__Activity__. The answer must consist of the records below, repeated exactly.

__Entries provided__.
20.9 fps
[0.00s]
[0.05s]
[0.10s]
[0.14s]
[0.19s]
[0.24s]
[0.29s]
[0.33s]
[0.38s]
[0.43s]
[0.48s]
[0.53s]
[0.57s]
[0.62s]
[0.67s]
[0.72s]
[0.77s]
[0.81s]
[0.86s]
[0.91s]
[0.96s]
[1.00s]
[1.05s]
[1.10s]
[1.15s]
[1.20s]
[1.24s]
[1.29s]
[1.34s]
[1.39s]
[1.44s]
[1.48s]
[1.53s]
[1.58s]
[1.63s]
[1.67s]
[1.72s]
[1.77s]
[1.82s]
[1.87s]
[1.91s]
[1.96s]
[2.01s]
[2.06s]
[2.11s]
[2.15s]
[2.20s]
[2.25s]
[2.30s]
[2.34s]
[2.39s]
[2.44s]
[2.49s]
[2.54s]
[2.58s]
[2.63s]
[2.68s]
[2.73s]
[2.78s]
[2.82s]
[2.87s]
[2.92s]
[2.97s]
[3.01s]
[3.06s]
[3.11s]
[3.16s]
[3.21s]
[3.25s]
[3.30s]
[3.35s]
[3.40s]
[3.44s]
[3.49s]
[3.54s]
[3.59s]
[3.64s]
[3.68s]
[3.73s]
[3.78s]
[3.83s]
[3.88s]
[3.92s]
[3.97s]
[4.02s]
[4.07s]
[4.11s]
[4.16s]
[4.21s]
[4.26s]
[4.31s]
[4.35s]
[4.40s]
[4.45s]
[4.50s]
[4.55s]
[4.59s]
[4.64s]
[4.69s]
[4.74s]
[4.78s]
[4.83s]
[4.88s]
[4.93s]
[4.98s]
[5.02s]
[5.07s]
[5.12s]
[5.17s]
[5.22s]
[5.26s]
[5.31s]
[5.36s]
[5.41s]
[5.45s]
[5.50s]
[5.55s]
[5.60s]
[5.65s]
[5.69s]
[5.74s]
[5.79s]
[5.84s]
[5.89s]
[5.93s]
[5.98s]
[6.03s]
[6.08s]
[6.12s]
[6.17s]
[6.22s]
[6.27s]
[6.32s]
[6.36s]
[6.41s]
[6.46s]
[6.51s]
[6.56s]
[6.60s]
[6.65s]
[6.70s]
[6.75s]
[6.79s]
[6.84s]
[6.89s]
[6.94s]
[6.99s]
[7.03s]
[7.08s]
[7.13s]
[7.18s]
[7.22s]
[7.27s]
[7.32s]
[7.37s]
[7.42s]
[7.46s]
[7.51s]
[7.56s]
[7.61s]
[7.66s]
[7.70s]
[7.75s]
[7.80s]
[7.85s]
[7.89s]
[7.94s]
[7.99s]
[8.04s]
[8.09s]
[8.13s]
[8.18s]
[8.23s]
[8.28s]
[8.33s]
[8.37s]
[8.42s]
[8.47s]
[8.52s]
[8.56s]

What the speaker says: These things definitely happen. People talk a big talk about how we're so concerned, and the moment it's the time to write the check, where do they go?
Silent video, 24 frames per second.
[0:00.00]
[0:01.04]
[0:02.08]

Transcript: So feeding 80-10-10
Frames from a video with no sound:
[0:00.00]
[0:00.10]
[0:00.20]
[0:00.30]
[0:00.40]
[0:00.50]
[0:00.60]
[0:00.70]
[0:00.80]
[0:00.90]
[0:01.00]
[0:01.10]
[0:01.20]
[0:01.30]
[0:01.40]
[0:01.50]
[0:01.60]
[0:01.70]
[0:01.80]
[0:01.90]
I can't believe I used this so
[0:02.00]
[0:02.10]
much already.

__Response to this exercise__.
20.9 fps
[0.00s]
[0.05s]
[0.10s]
[0.14s]
[0.19s]
[0.24s]
[0.29s]
[0.33s]
[0.38s]
[0.43s]
[0.48s]
[0.53s]
[0.57s]
[0.62s]
[0.67s]
[0.72s]
[0.77s]
[0.81s]
[0.86s]
[0.91s]
[0.96s]
[1.00s]
[1.05s]
[1.10s]
[1.15s]
[1.20s]
[1.24s]
[1.29s]
[1.34s]
[1.39s]
[1.44s]
[1.48s]
[1.53s]
[1.58s]
[1.63s]
[1.67s]
[1.72s]
[1.77s]
[1.82s]
[1.87s]
[1.91s]
[1.96s]
[2.01s]
[2.06s]
[2.11s]
[2.15s]
[2.20s]
[2.25s]
[2.30s]
[2.34s]
[2.39s]
[2.44s]
[2.49s]
[2.54s]
[2.58s]
[2.63s]
[2.68s]
[2.73s]
[2.78s]
[2.82s]
[2.87s]
[2.92s]
[2.97s]
[3.01s]
[3.06s]
[3.11s]
[3.16s]
[3.21s]
[3.25s]
[3.30s]
[3.35s]
[3.40s]
[3.44s]
[3.49s]
[3.54s]
[3.59s]
[3.64s]
[3.68s]
[3.73s]
[3.78s]
[3.83s]
[3.88s]
[3.92s]
[3.97s]
[4.02s]
[4.07s]
[4.11s]
[4.16s]
[4.21s]
[4.26s]
[4.31s]
[4.35s]
[4.40s]
[4.45s]
[4.50s]
[4.55s]
[4.59s]
[4.64s]
[4.69s]
[4.74s]
[4.78s]
[4.83s]
[4.88s]
[4.93s]
[4.98s]
[5.02s]
[5.07s]
[5.12s]
[5.17s]
[5.22s]
[5.26s]
[5.31s]
[5.36s]
[5.41s]
[5.45s]
[5.50s]
[5.55s]
[5.60s]
[5.65s]
[5.69s]
[5.74s]
[5.79s]
[5.84s]
[5.89s]
[5.93s]
[5.98s]
[6.03s]
[6.08s]
[6.12s]
[6.17s]
[6.22s]
[6.27s]
[6.32s]
[6.36s]
[6.41s]
[6.46s]
[6.51s]
[6.56s]
[6.60s]
[6.65s]
[6.70s]
[6.75s]
[6.79s]
[6.84s]
[6.89s]
[6.94s]
[6.99s]
[7.03s]
[7.08s]
[7.13s]
[7.18s]
[7.22s]
[7.27s]
[7.32s]
[7.37s]
[7.42s]
[7.46s]
[7.51s]
[7.56s]
[7.61s]
[7.66s]
[7.70s]
[7.75s]
[7.80s]
[7.85s]
[7.89s]
[7.94s]
[7.99s]
[8.04s]
[8.09s]
[8.13s]
[8.18s]
[8.23s]
[8.28s]
[8.33s]
[8.37s]
[8.42s]
[8.47s]
[8.52s]
[8.56s]

What the speaker says: These things definitely happen. People talk a big talk about how we're so concerned, and the moment it's the time to write the check, where do they go?
Silent video, 24 frames per second.
[0:00.00]
[0:01.04]
[0:02.08]

Transcript: So feeding 80-10-10
Frames from a video with no sound:
[0:00.00]
[0:00.10]
[0:00.20]
[0:00.30]
[0:00.40]
[0:00.50]
[0:00.60]
[0:00.70]
[0:00.80]
[0:00.90]
[0:01.00]
[0:01.10]
[0:01.20]
[0:01.30]
[0:01.40]
[0:01.50]
[0:01.60]
[0:01.70]
[0:01.80]
[0:01.90]
I can't believe I used this so
[0:02.00]
[0:02.10]
much already.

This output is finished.